▼

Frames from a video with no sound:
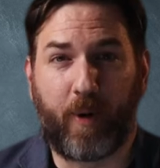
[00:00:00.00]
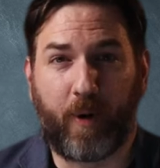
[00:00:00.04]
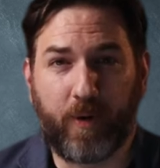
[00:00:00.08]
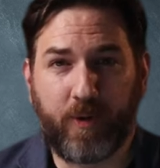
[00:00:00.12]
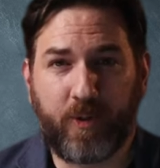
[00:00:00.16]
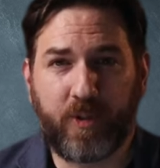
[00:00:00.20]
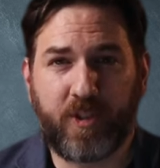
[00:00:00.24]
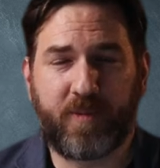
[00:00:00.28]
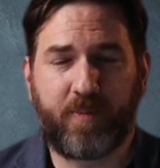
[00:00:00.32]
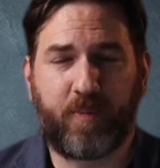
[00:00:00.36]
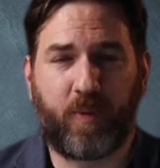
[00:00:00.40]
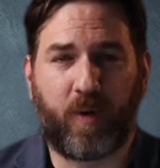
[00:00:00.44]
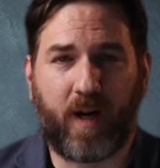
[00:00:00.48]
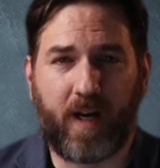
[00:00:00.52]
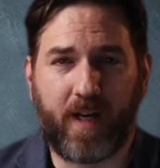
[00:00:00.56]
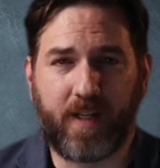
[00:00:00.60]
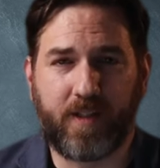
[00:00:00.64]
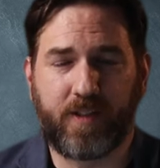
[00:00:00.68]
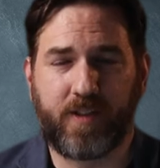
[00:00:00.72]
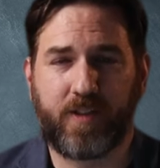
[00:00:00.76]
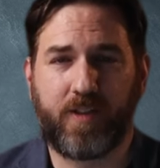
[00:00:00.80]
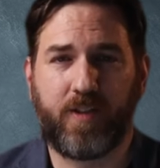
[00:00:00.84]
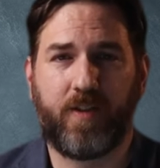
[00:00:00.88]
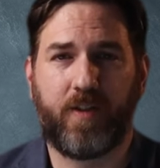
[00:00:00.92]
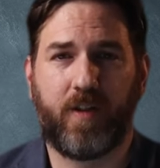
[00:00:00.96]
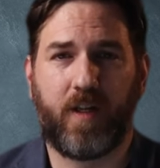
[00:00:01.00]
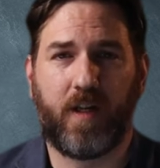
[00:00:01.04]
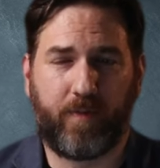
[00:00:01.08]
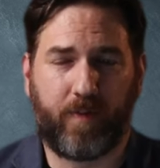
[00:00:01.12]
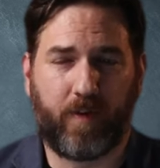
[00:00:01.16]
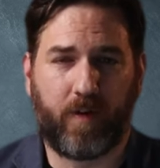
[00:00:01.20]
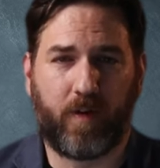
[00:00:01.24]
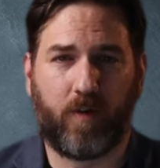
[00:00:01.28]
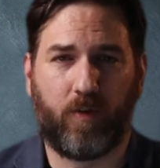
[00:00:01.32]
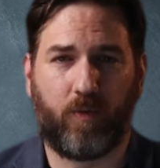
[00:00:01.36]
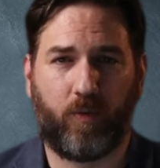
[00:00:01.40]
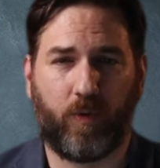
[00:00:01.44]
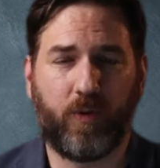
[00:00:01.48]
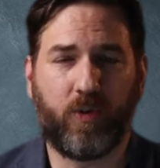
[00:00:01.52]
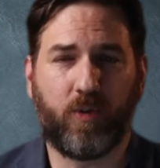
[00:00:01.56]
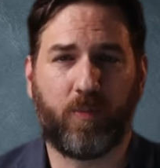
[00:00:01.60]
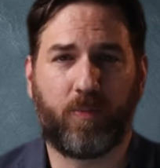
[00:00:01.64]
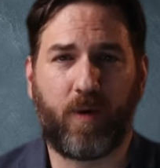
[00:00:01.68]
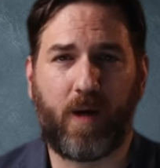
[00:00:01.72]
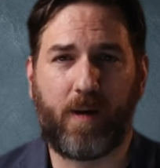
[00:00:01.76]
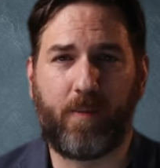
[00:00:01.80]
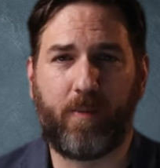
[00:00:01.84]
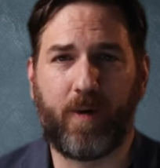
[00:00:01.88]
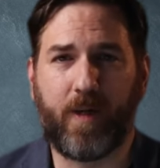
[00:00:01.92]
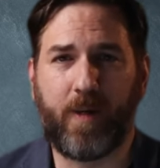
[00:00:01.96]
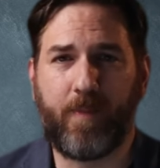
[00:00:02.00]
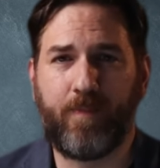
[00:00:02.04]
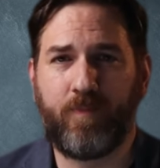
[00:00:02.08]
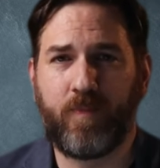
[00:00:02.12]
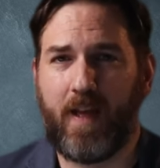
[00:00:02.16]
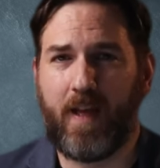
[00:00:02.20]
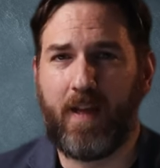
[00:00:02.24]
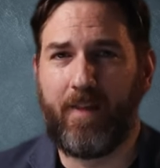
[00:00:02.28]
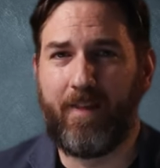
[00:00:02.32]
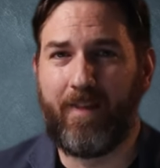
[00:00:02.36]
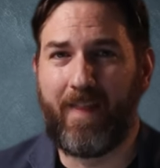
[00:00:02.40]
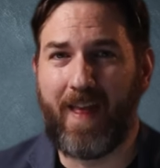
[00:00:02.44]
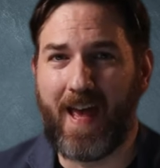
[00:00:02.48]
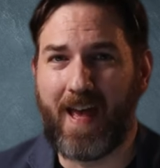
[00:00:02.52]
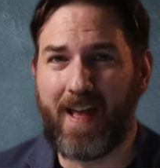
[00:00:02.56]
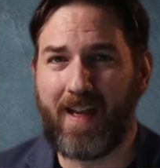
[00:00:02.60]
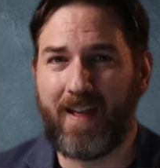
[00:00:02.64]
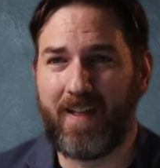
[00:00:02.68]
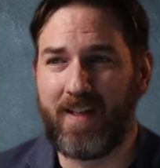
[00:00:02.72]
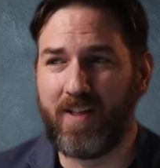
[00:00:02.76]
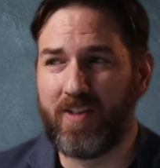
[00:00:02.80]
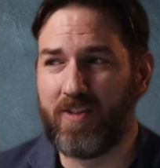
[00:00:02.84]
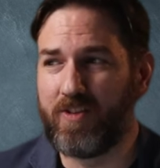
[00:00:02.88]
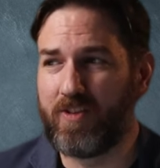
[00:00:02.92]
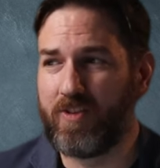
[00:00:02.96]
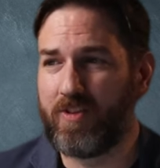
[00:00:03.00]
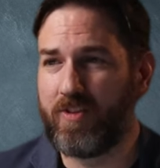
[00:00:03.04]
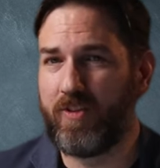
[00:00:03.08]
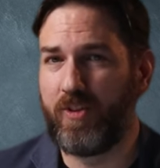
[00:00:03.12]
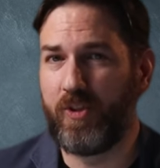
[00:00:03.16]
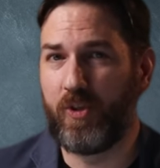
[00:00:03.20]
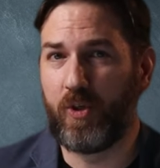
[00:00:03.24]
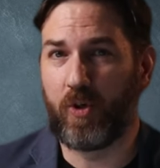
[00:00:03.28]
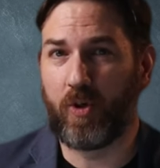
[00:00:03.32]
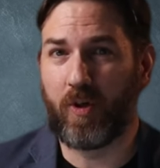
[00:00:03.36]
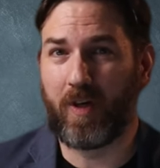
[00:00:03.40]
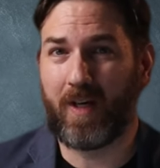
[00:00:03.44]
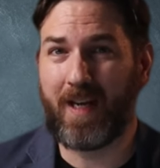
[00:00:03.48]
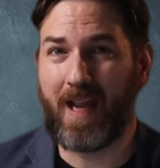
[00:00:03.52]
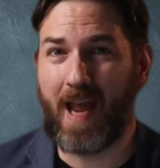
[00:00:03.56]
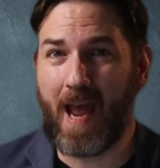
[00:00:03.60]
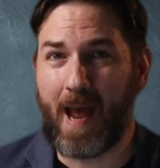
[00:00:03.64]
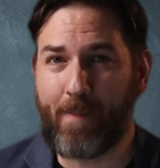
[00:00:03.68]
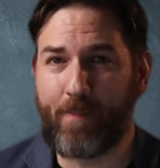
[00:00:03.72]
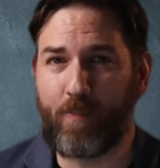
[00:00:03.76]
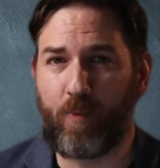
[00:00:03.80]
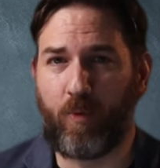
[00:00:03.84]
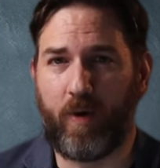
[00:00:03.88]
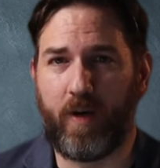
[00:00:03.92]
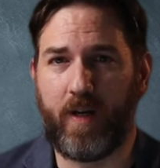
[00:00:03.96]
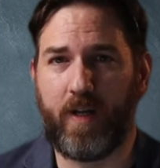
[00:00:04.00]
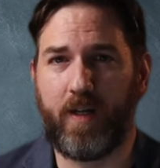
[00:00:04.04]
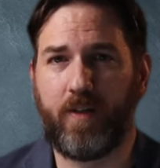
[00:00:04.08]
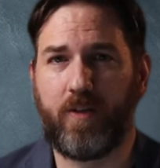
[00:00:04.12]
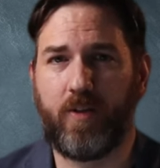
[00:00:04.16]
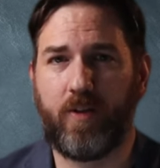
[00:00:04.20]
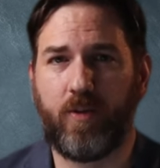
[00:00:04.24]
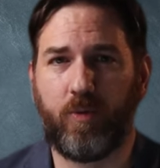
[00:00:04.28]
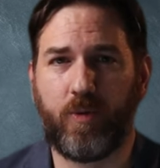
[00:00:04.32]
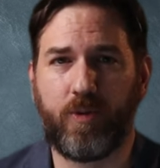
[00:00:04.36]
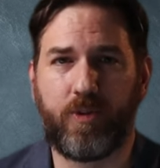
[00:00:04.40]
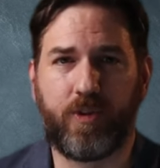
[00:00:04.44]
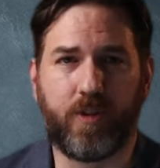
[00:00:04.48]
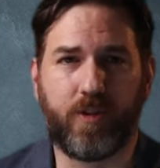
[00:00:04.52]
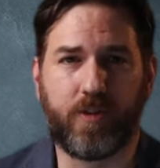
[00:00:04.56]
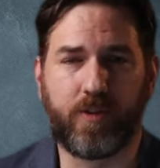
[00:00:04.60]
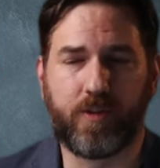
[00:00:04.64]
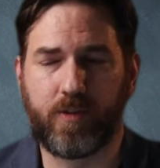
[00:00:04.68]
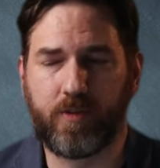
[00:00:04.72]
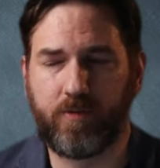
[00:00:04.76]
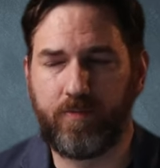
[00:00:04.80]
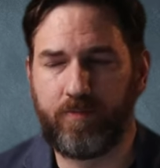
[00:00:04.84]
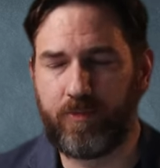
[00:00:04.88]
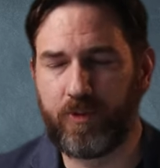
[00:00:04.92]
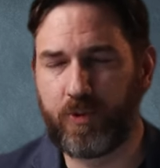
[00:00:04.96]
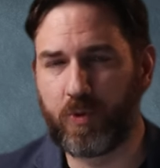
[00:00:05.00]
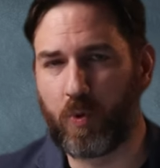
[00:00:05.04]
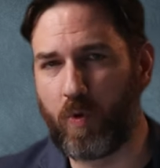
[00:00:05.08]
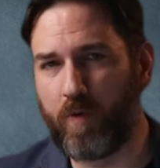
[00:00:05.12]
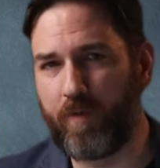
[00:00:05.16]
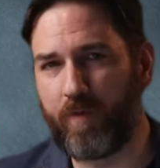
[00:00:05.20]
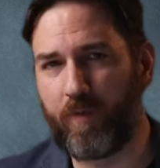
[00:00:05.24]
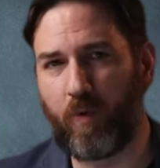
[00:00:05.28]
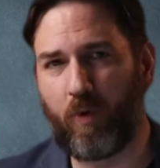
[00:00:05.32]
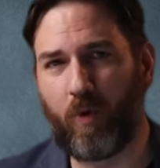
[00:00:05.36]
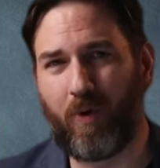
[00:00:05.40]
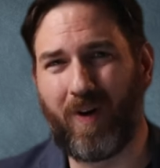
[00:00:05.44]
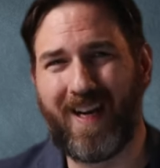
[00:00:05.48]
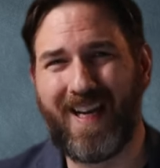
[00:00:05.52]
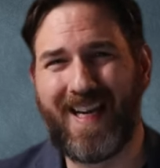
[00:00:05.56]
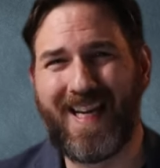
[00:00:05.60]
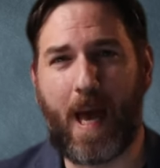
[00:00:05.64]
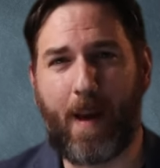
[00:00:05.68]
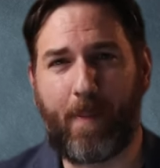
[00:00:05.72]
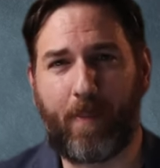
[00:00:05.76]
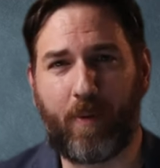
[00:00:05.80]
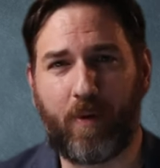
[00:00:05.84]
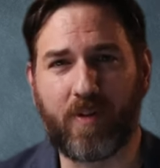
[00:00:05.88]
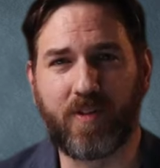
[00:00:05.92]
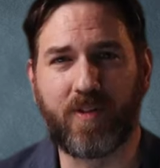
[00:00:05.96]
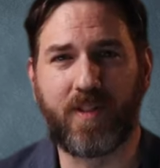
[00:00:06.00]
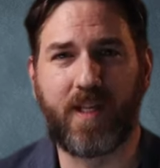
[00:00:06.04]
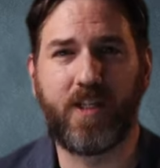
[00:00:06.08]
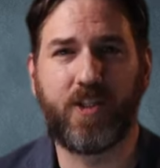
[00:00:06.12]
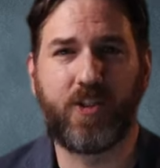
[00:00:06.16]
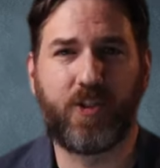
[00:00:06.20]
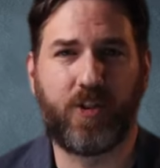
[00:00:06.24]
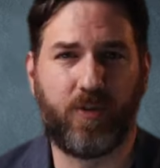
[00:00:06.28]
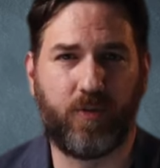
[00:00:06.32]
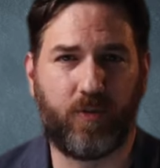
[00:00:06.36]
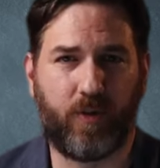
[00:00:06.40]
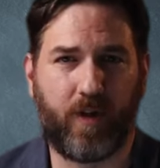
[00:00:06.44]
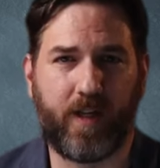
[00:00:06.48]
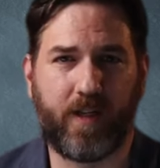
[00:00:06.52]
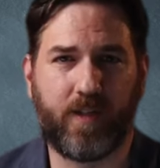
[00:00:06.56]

purchase price of a rental property, and that is your cap rate, which is short for capitalization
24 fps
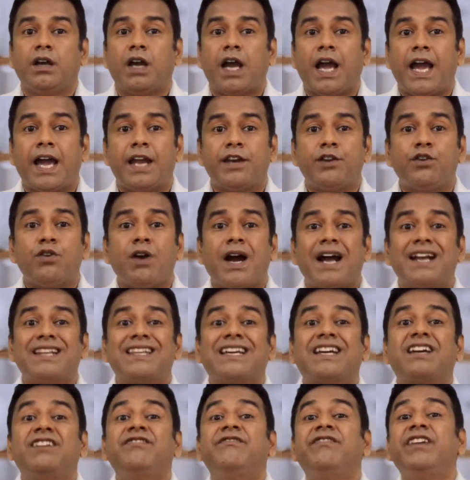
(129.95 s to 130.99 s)
And you had
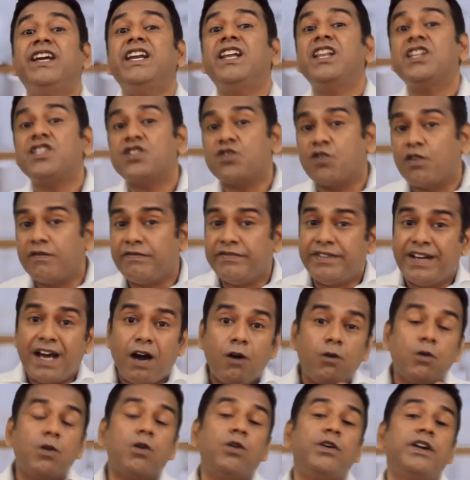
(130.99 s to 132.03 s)
the convenience of
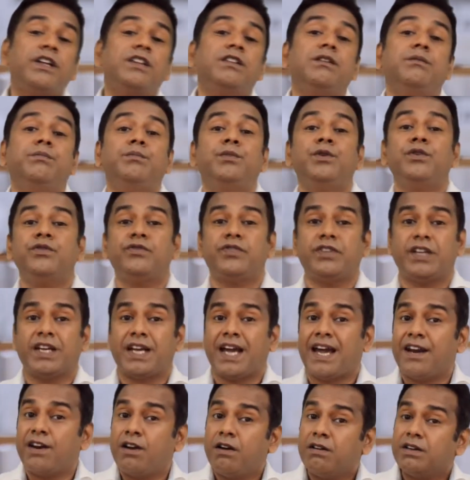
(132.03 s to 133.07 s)
downloading the music
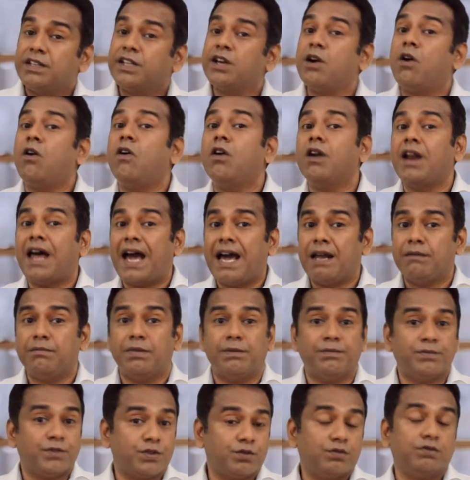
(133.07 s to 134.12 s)
and not the whole
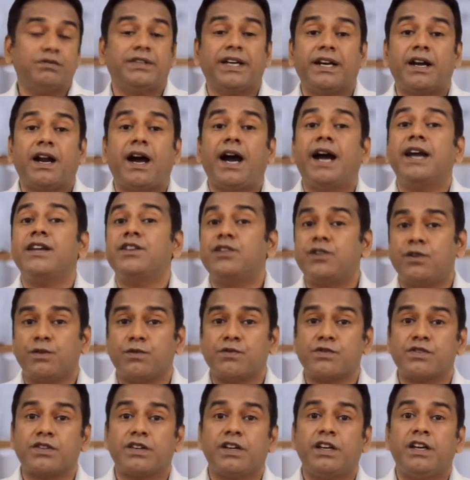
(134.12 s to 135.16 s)
album through their
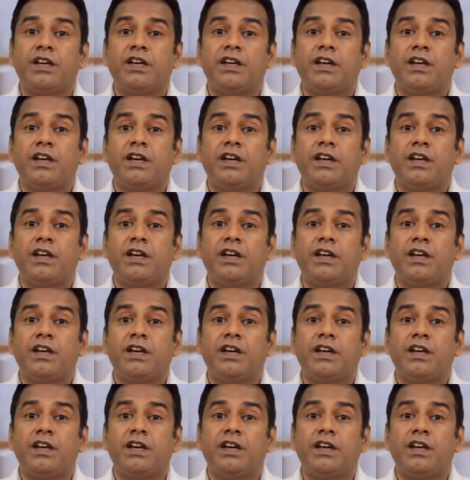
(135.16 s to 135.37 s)
iTunes.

▲

### WORK TASK:
Go through the material above and print all of it exactly, except the pictures.

### WRITTEN SOLUTION:
Frames from a video with no sound:
[00:00:00.00]
[00:00:00.04]
[00:00:00.08]
[00:00:00.12]
[00:00:00.16]
[00:00:00.20]
[00:00:00.24]
[00:00:00.28]
[00:00:00.32]
[00:00:00.36]
[00:00:00.40]
[00:00:00.44]
[00:00:00.48]
[00:00:00.52]
[00:00:00.56]
[00:00:00.60]
[00:00:00.64]
[00:00:00.68]
[00:00:00.72]
[00:00:00.76]
[00:00:00.80]
[00:00:00.84]
[00:00:00.88]
[00:00:00.92]
[00:00:00.96]
[00:00:01.00]
[00:00:01.04]
[00:00:01.08]
[00:00:01.12]
[00:00:01.16]
[00:00:01.20]
[00:00:01.24]
[00:00:01.28]
[00:00:01.32]
[00:00:01.36]
[00:00:01.40]
[00:00:01.44]
[00:00:01.48]
[00:00:01.52]
[00:00:01.56]
[00:00:01.60]
[00:00:01.64]
[00:00:01.68]
[00:00:01.72]
[00:00:01.76]
[00:00:01.80]
[00:00:01.84]
[00:00:01.88]
[00:00:01.92]
[00:00:01.96]
[00:00:02.00]
[00:00:02.04]
[00:00:02.08]
[00:00:02.12]
[00:00:02.16]
[00:00:02.20]
[00:00:02.24]
[00:00:02.28]
[00:00:02.32]
[00:00:02.36]
[00:00:02.40]
[00:00:02.44]
[00:00:02.48]
[00:00:02.52]
[00:00:02.56]
[00:00:02.60]
[00:00:02.64]
[00:00:02.68]
[00:00:02.72]
[00:00:02.76]
[00:00:02.80]
[00:00:02.84]
[00:00:02.88]
[00:00:02.92]
[00:00:02.96]
[00:00:03.00]
[00:00:03.04]
[00:00:03.08]
[00:00:03.12]
[00:00:03.16]
[00:00:03.20]
[00:00:03.24]
[00:00:03.28]
[00:00:03.32]
[00:00:03.36]
[00:00:03.40]
[00:00:03.44]
[00:00:03.48]
[00:00:03.52]
[00:00:03.56]
[00:00:03.60]
[00:00:03.64]
[00:00:03.68]
[00:00:03.72]
[00:00:03.76]
[00:00:03.80]
[00:00:03.84]
[00:00:03.88]
[00:00:03.92]
[00:00:03.96]
[00:00:04.00]
[00:00:04.04]
[00:00:04.08]
[00:00:04.12]
[00:00:04.16]
[00:00:04.20]
[00:00:04.24]
[00:00:04.28]
[00:00:04.32]
[00:00:04.36]
[00:00:04.40]
[00:00:04.44]
[00:00:04.48]
[00:00:04.52]
[00:00:04.56]
[00:00:04.60]
[00:00:04.64]
[00:00:04.68]
[00:00:04.72]
[00:00:04.76]
[00:00:04.80]
[00:00:04.84]
[00:00:04.88]
[00:00:04.92]
[00:00:04.96]
[00:00:05.00]
[00:00:05.04]
[00:00:05.08]
[00:00:05.12]
[00:00:05.16]
[00:00:05.20]
[00:00:05.24]
[00:00:05.28]
[00:00:05.32]
[00:00:05.36]
[00:00:05.40]
[00:00:05.44]
[00:00:05.48]
[00:00:05.52]
[00:00:05.56]
[00:00:05.60]
[00:00:05.64]
[00:00:05.68]
[00:00:05.72]
[00:00:05.76]
[00:00:05.80]
[00:00:05.84]
[00:00:05.88]
[00:00:05.92]
[00:00:05.96]
[00:00:06.00]
[00:00:06.04]
[00:00:06.08]
[00:00:06.12]
[00:00:06.16]
[00:00:06.20]
[00:00:06.24]
[00:00:06.28]
[00:00:06.32]
[00:00:06.36]
[00:00:06.40]
[00:00:06.44]
[00:00:06.48]
[00:00:06.52]
[00:00:06.56]

purchase price of a rental property, and that is your cap rate, which is short for capitalization
24 fps
(129.95 s to 130.99 s)
And you had
(130.99 s to 132.03 s)
the convenience of
(132.03 s to 133.07 s)
downloading the music
(133.07 s to 134.12 s)
and not the whole
(134.12 s to 135.16 s)
album through their
(135.16 s to 135.37 s)
iTunes.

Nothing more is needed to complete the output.